7 Data processing
7.1 Data validation
Table-based validation.
Functions to update & apply data validation tables, generate data with consistent nomenclature.
1. Labs & activity types
2. Activity media
3. Parameter names & fractions
4. Detection conditions
5. Detection limit types
6. Unit conversion factors
7. Apply screening tables and subset to accepted data
7.1.1 Update detection condition / limit name tables
updateDetCondLimTables(results=irdata$merged_results, detquantlim=irdata$detquantlim, translation_wb=translation_wb,
detConditionTable_startRow=2, detLimitTypeTable_startRow=2)
## [1] "No new ResultDetectionConditionText value(s) identified"
## [1] "No new DetectionQuantitationLimitTypeName value(s) identified."
## [1] "Translation workbook updated & saved."
7.1.2 Determine detection conditions and fill NDs
merged_results_filled=fillMaskedValues(results=irdata$merged_results, detquantlim=irdata$detquantlim, translation_wb=translation_wb,
detLimitTypeTable_sheetname="detLimitTypeTable", detLimitTypeTable_startRow=2,
unitConvTable_sheetname="unitConvTable", unitConvTable_startRow=1, unitConvTable_startCol=1,
lql_fac=0.5, uql_fac=1)
## [1] "Checking for disparities in result units and limit units..."
## [1] "Unit conversion(s) needed between detection limit unit(s) and result unit(s). Checking for new unit conversions..."
## [1] "No new unit combinations detected. Proceeding to unit conversion..."
## Warning in fillMaskedValues(results = irdata$merged_results, detquantlim = irdata$detquantlim, : FYI: There are 33 records with both
## upper and lower quantitation limits and is.na(result values). These records have been assigned as 'ND's
## [1] "Detection condition counts:"
##
## DET ND NRV OD
## 717579 229705 14567 808
7.1.3 Update lab/activity & media tables
updateLabActMediaTables(merged_results_filled, translation_wb=translation_wb, labNameActivityTable_startRow = 2)
## [1] "labNameActivityTable updated. 0 new lab/activity combinations identified."
## [1] "activityMediaNameTable updated. 0 new media/submedia identified."
## [1] "Translation workbook updated & saved."
7.1.4 Apply screening tables
mrf_screened=applyScreenTable(merged_results_filled,wb=translation_wb,
sheetname="sites",startRow=2, flag_col_name="IR_Site_FLAG", com_col_name="IR_Site_COMMENT")
mrf_screened=applyScreenTable(mrf_screened,wb=translation_wb,
sheetname="detConditionTable",startRow=2, flag_col_name="IR_DetCond_FLAG", com_col_name="IR_DetCond_COMMENT")

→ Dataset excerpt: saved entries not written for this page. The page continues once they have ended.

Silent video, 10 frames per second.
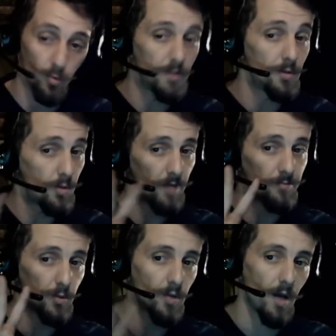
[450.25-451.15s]
we do
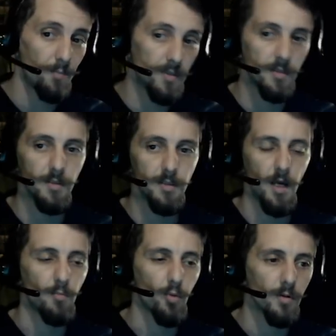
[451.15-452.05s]
have 2 copies in the
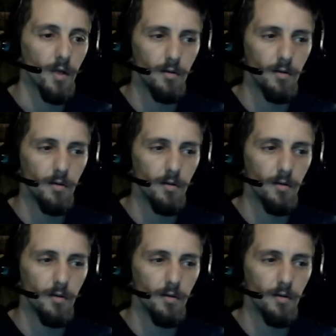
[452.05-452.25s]
sideboard.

mrf_screened=applyScreenTable(mrf_screened,wb=translation_wb,
sheetname="labNameActivityTable",startRow=2,flag_col_name="IR_LabAct_FLAG", com_col_name="IR_LabAct_COMMENT")

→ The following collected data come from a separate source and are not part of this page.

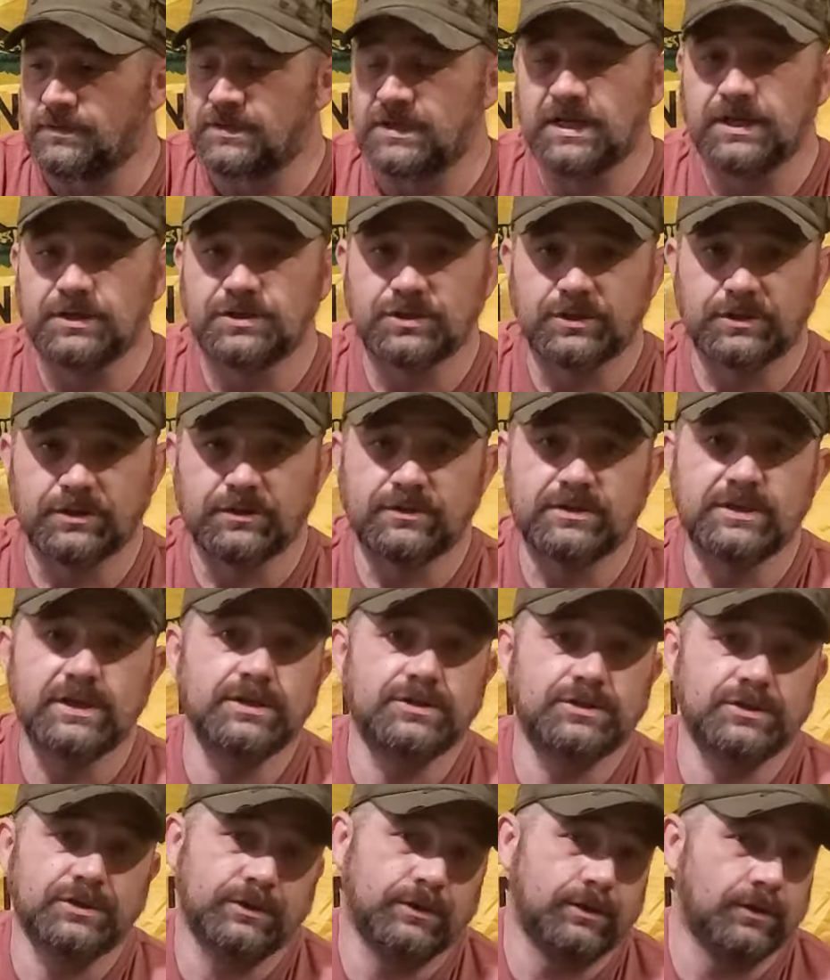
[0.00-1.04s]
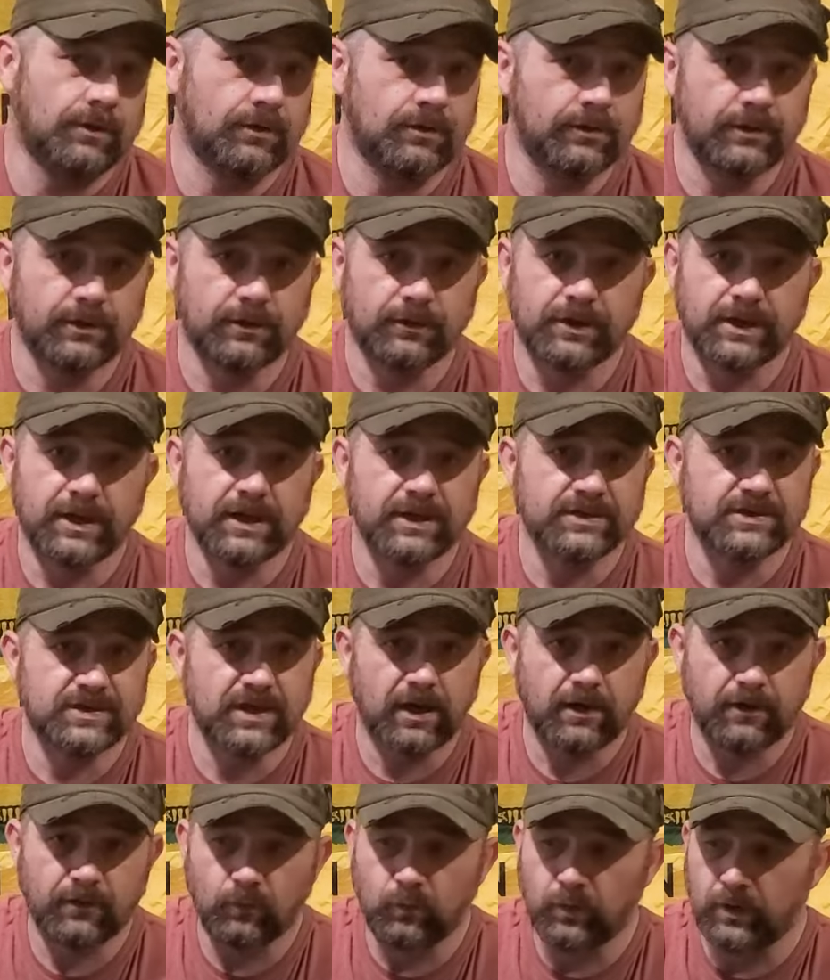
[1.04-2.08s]
teaching your kids
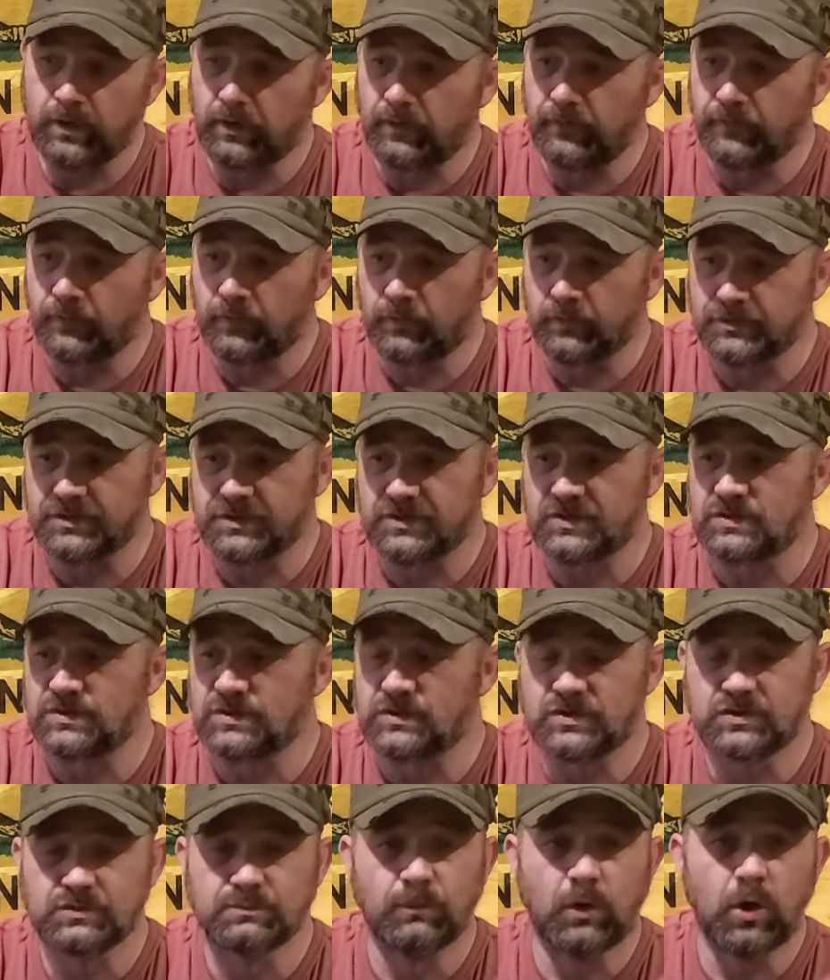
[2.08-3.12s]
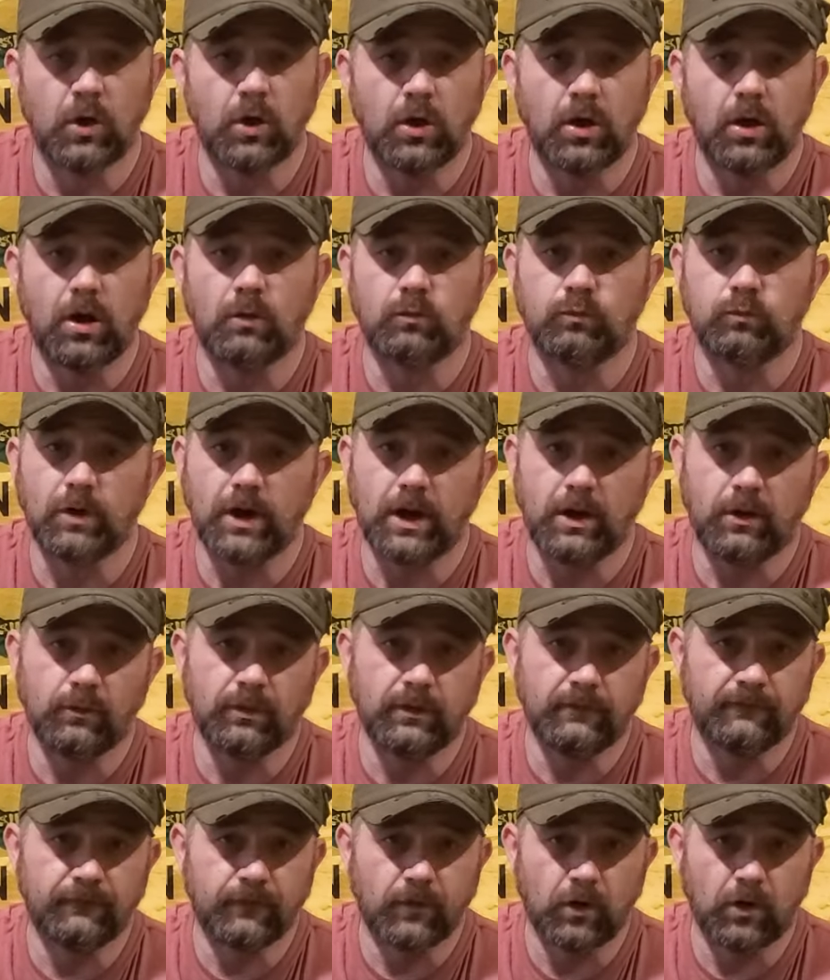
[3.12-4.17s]
how to weld, or just small
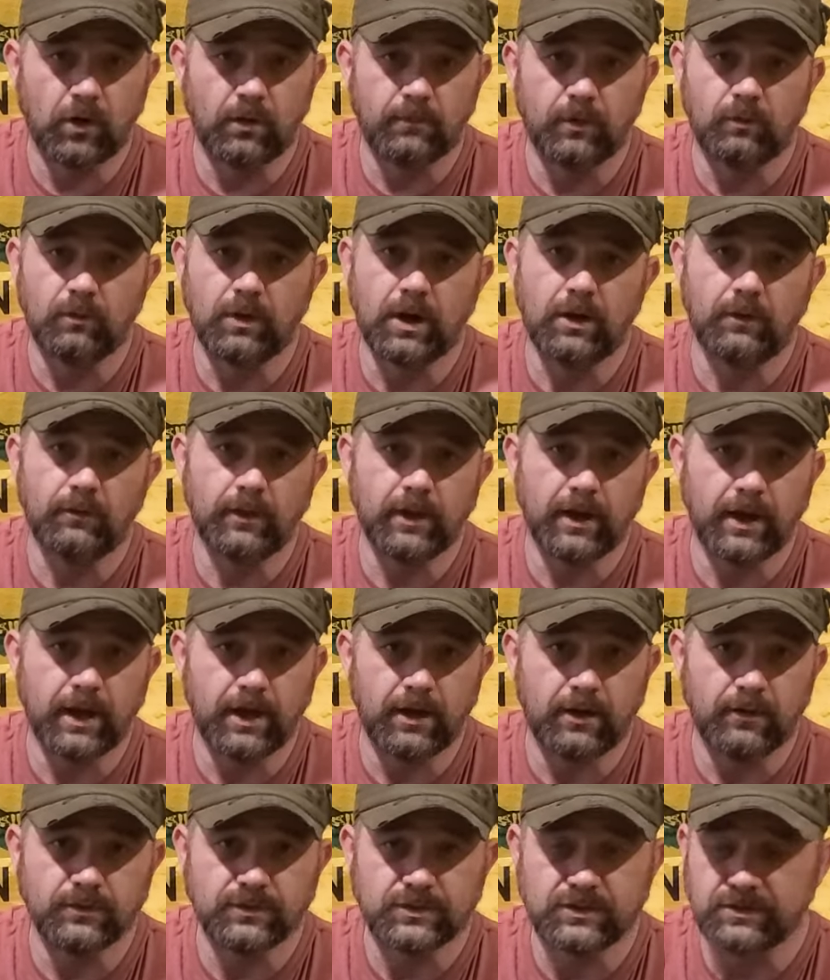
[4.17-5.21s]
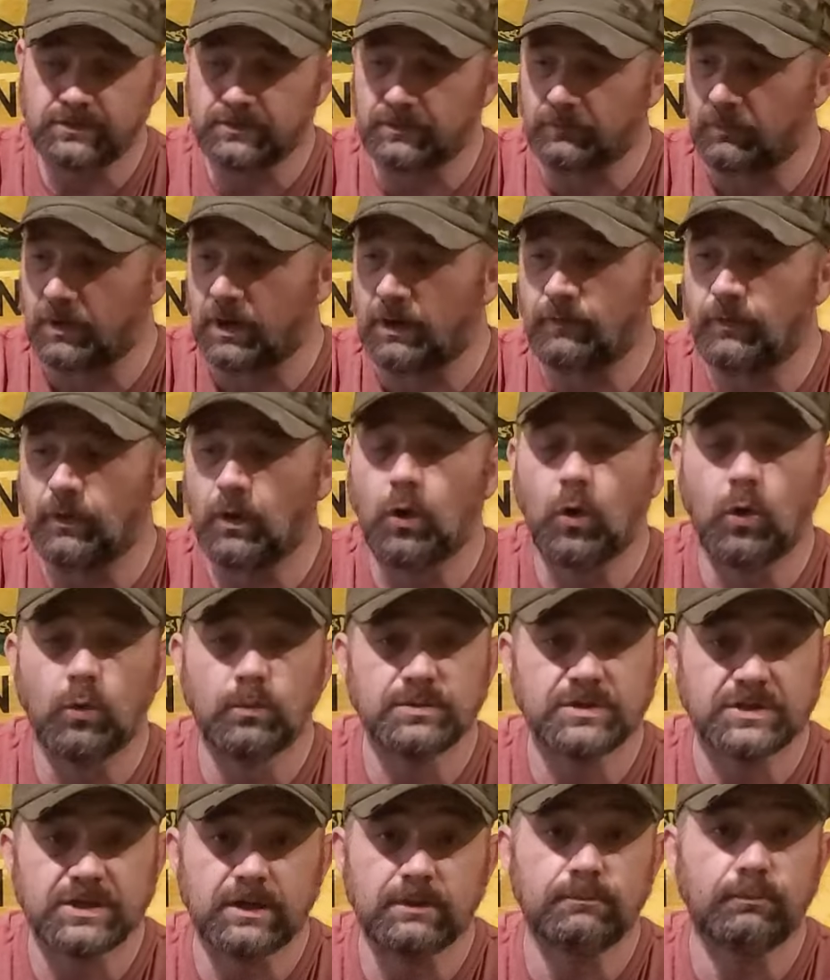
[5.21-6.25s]
around the farm, around the house, around the
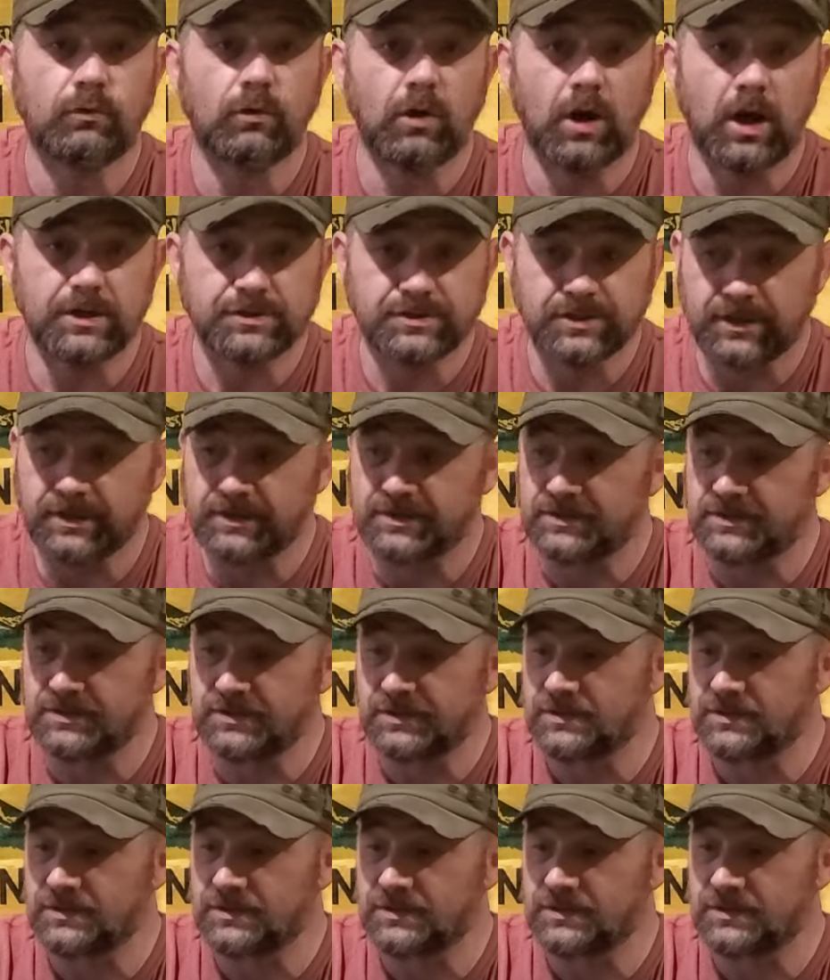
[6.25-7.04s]
homestead projects.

mrf_screened=applyScreenTable(mrf_screened,wb=translation_wb,
sheetname="activityMediaNameTable",startRow=1, flag_col_name="IR_Media_FLAG", com_col_name="IR_Media_COMMENT")
7.1.5 Subset data to desired flag types
mrf_sub=subset(mrf_screened,
IR_DetCond_FLAG=="ACCEPT" &
IR_LabAct_FLAG=="ACCEPT" &
IR_Media_FLAG=="ACCEPT" &
IR_Site_FLAG =="ACCEPT")
7.2 Data prep
Generating assessable dataset
- Assigning criteria (by parameter & use via criteria table)
- Convert to consistent units (target units defined by criteria)
- Check that data fractions & activities match assessment targets
- Aggregate to daily values
- Generate correction factors & calculate criteria
- Split data into assessment groups
7.2.1 Update parameter translation tables
updateParamTrans(data=mrf_sub, detquantlim=detquantlim, translation_wb="00-lookup-tables\\ir_translation_workbook_live.xlsx")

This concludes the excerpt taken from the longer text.